Sandbox: A “sandbox” provision would allow registered AI developers to test and refine AI systems temporarily with fewer restrictions. Developers who registered AI projects with the Texas AI Council would gain temporary immunity, even if their systems did not fully comply with the law. However, this exemption would come with conditions: Developers must submit detailed reports on their projects’ purposes, risks, and mitigation plans. The sandbox status would be in effect for 36 months (with possible extensions), and organizations would have to bring their systems into compliance or decommission them once the period ends. The Texas AI Council could revoke sandbox protections if it determined that a project posed a risk of public harm or failed to meet reporting obligations.

Behind the news: Other U.S. states, too, are considering or have already passed laws that regulate AI:

  • California SB 1047, aimed to regulate both open and closed models above a specific size. The state’s governor vetoed the proposed bill due to concerns about regulatory gaps and overreach.
  • Colorado signed its AI Act into law in 2024. Like the Texas proposal, it mandates civil penalties for algorithmic discrimination in “consequential use of AI.” However, it doesn’t create a government body to regulate AI or outlaw specific uses.
  • New York state is considering a bill similar to California SB 1047 but narrower in scope. New York’s proposed bill would focus on catastrophic harms potentially caused by AI models that require more than 1026 FLOPs or cost $100 million or more to train). It would mandate third-party audits and protection for whistleblowers.

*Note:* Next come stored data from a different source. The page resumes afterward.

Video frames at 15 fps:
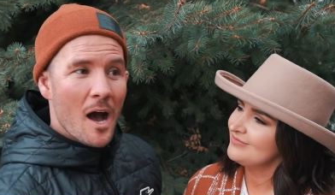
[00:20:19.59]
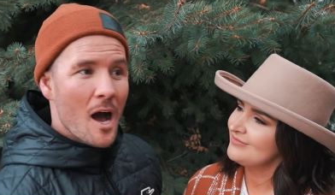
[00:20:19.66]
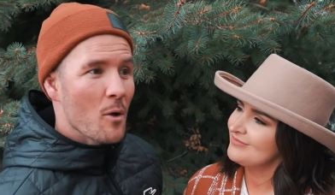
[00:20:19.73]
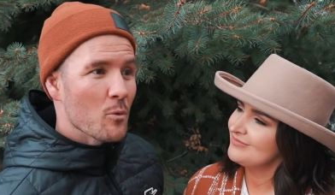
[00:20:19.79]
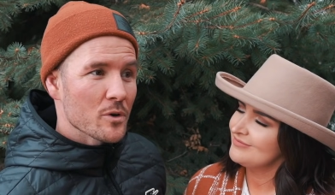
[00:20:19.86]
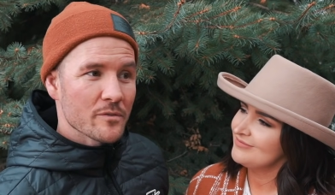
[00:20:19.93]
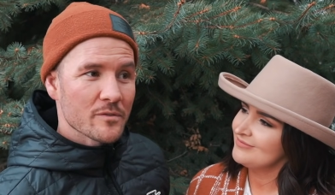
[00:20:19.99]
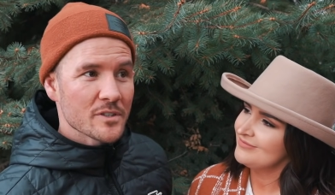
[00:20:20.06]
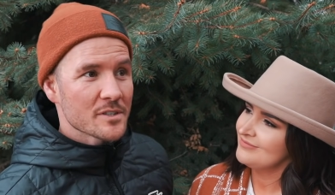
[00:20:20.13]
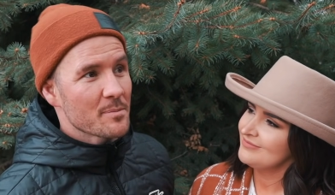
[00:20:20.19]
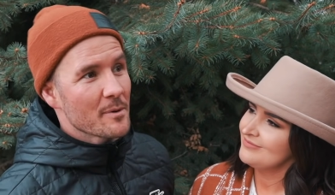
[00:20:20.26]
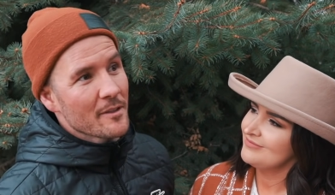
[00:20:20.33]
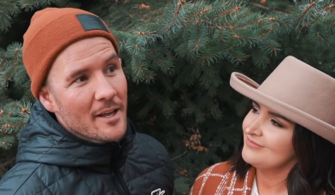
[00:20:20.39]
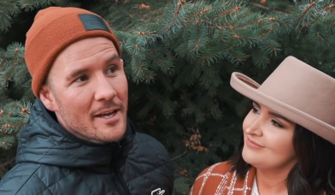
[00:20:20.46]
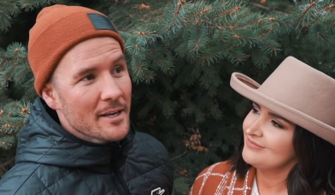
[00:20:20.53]
Speaker 1: I would have just
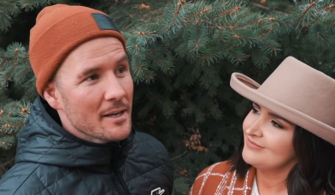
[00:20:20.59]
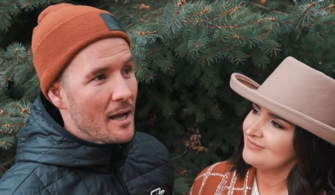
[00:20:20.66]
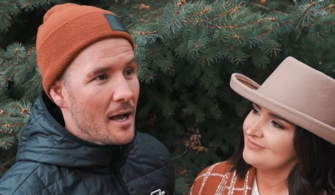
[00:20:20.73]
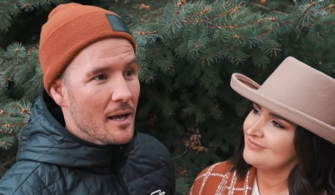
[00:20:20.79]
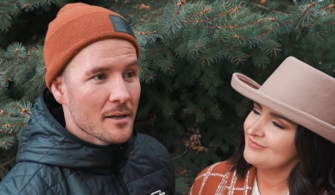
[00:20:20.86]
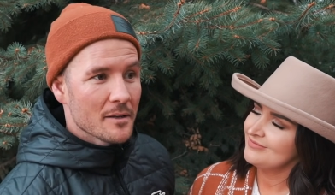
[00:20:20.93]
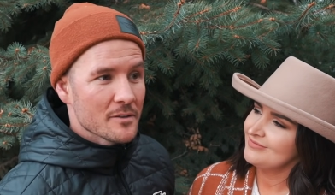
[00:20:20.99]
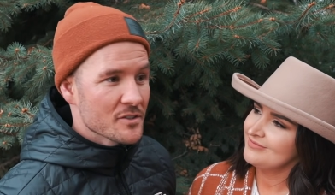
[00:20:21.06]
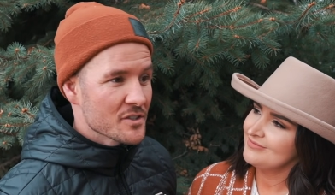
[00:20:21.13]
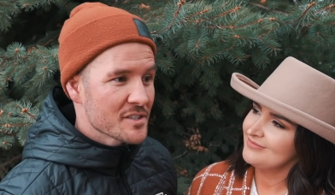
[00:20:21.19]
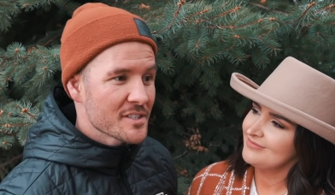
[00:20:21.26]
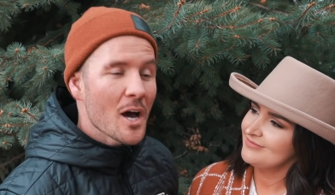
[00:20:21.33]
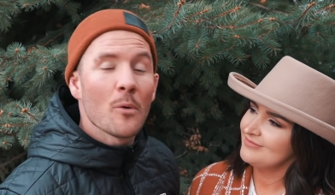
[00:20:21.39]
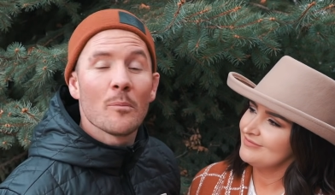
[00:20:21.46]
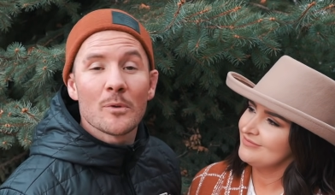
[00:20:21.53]
been like, just
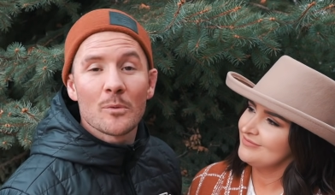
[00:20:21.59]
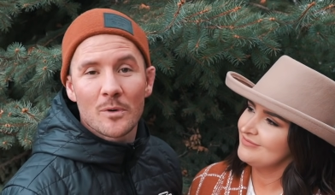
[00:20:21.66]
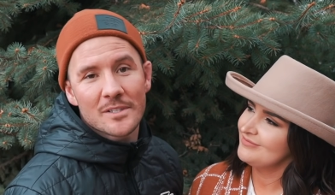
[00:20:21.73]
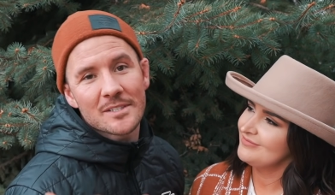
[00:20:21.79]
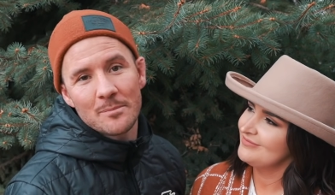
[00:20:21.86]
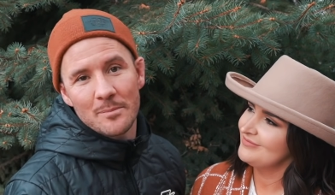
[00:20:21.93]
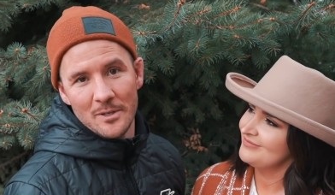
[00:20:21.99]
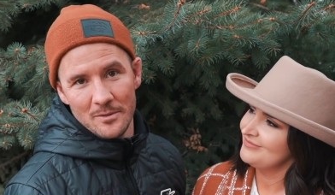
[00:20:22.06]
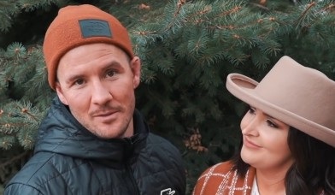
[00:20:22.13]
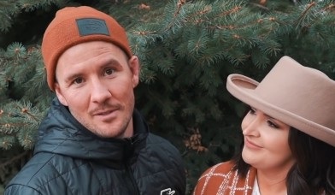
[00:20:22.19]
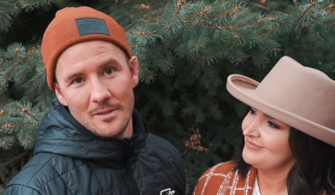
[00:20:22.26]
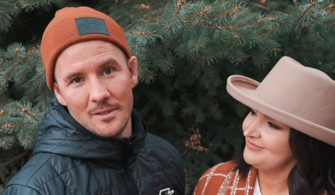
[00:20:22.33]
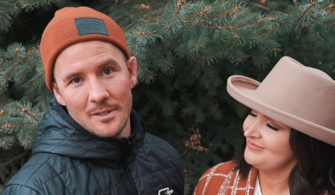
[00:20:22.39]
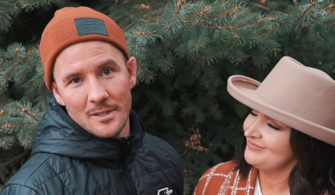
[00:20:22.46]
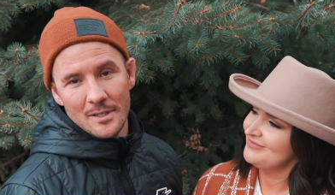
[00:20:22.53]
tell me what to build,
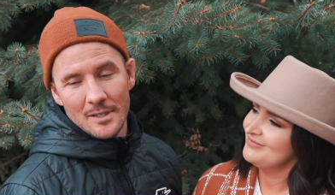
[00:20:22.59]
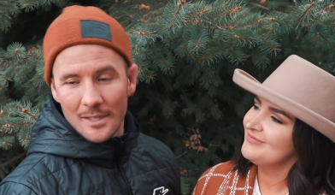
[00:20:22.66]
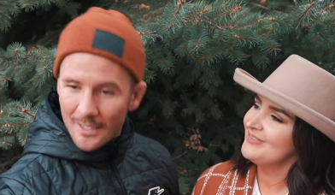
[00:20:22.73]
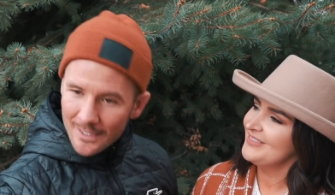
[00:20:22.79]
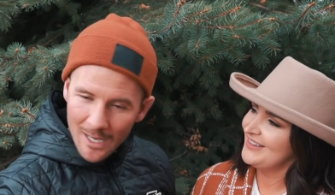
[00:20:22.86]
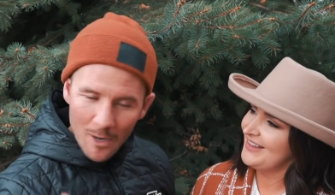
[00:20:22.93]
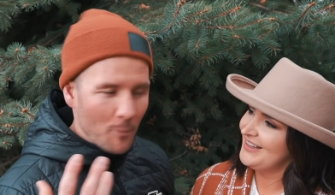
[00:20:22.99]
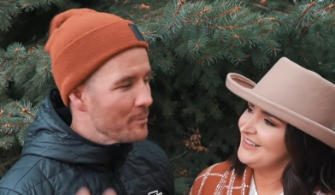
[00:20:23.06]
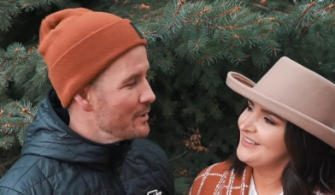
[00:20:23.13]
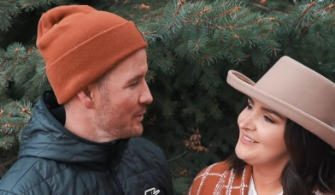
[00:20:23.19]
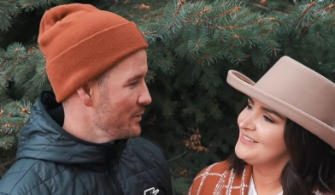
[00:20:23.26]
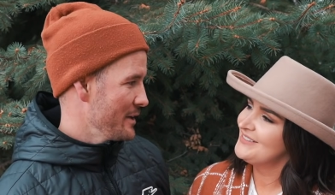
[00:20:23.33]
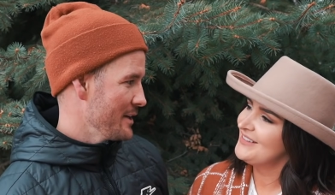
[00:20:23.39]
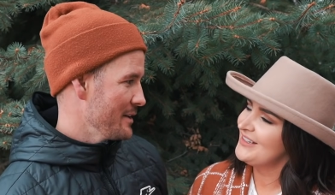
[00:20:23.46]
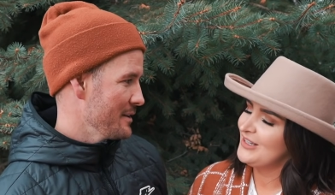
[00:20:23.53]
and I'll
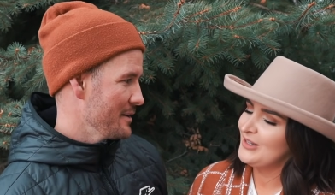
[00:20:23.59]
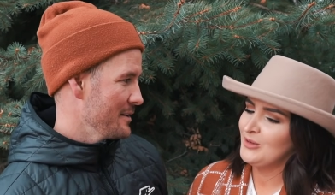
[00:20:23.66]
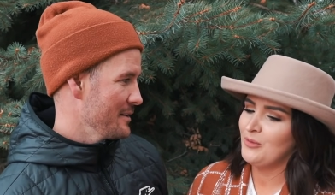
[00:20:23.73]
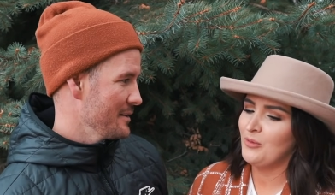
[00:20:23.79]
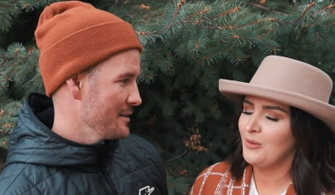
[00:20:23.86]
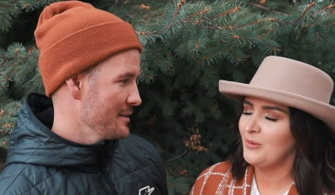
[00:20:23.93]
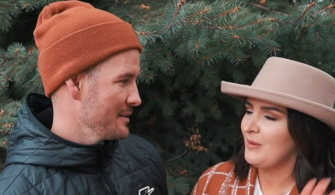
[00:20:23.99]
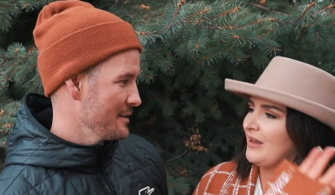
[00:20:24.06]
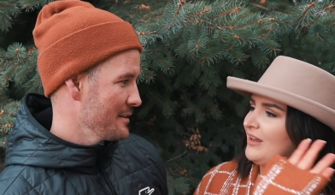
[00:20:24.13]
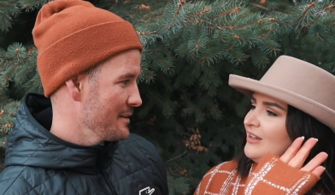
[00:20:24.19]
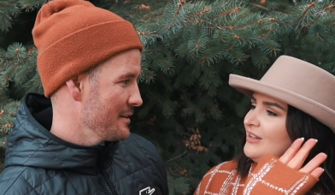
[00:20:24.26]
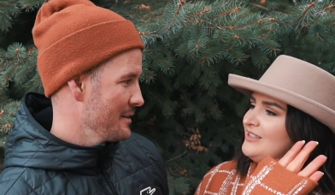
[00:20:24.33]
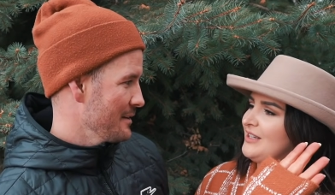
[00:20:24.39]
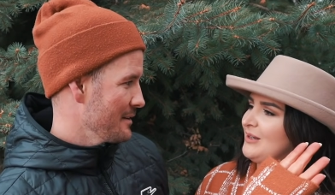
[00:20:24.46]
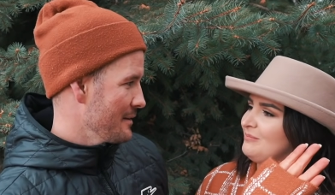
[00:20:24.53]
build it.
Speaker 2: Well, we make a
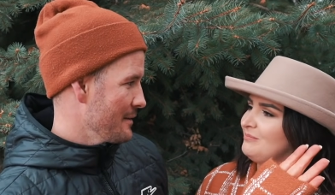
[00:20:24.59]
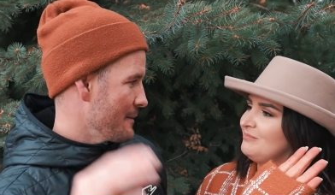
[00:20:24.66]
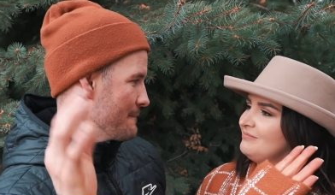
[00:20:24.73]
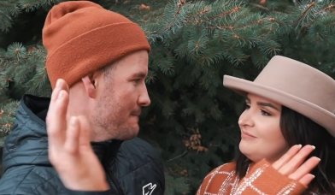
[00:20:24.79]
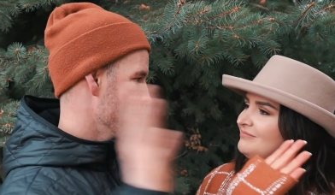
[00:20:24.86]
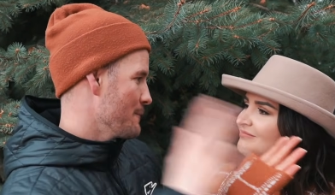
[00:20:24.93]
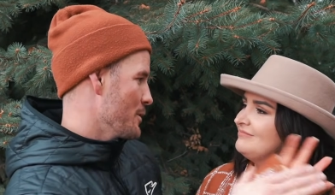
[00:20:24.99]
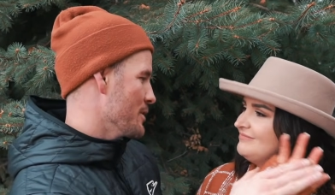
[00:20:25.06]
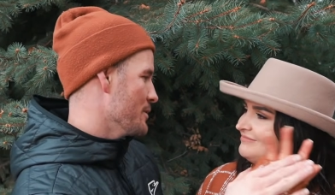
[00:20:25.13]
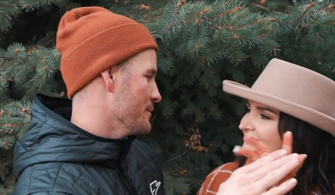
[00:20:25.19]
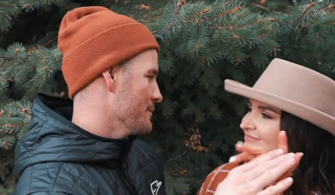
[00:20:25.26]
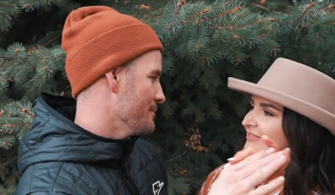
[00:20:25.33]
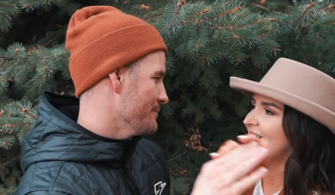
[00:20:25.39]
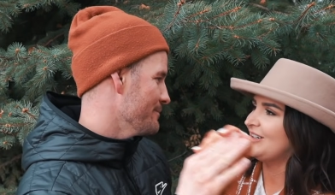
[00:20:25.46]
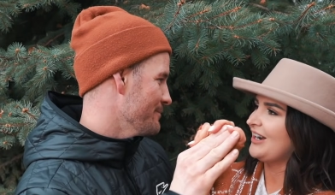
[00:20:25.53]
good team. We do.
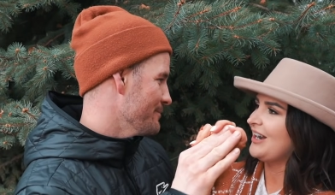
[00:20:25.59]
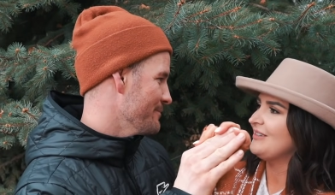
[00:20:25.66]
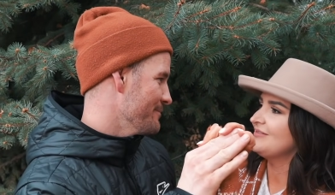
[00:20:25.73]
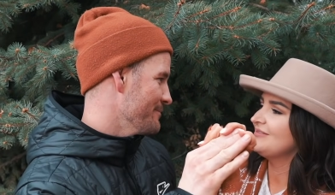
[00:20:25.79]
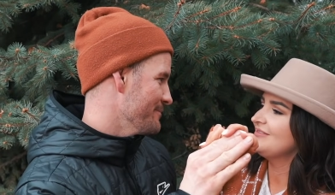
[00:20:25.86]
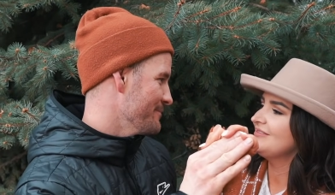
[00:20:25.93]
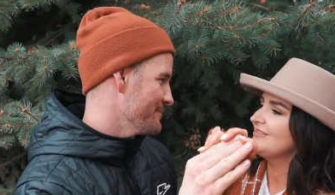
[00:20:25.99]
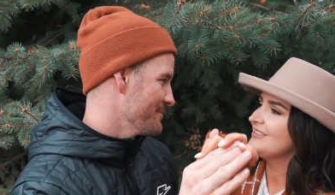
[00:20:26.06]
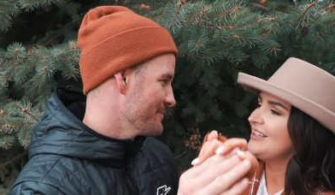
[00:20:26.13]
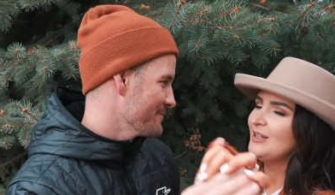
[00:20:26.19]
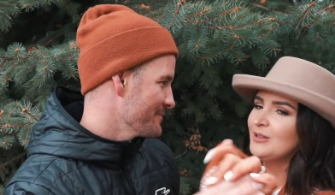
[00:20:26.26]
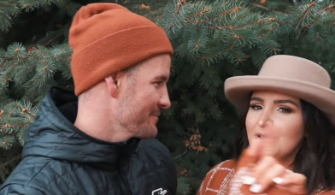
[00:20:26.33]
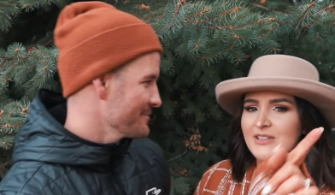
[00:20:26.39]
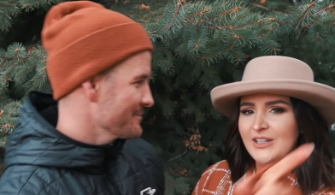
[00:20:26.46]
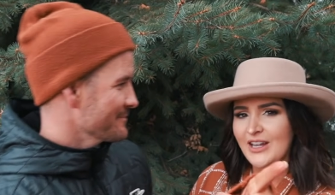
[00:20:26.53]
All right.
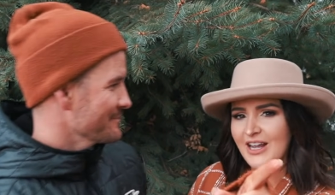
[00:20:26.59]
See you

Why it matters: AI is not specifically regulated at the national level in the United States. This leaves individual states free to formulate their own laws. However, state-by-state regulation risks a patchwork of laws in which a system — or a particular feature — may be legal in some states but not others. Moreover, given the distributed nature of AI development and deployment, a law that governs AI in an individual state could affect developers and users worldwide.

We’re thinking: The proposed bill has its positive aspects, particularly insofar as it seeks to restrict harmful applications rather than the underlying technology. However, it imposes burdensome requirements for compliance, suffers from overly broad language, fails to adequately protect open source, and doesn’t distinguish between research and commercial use. Beyond that, state-by-state regulation of AI is not workable. On the contrary, AI demands international conventions and standards.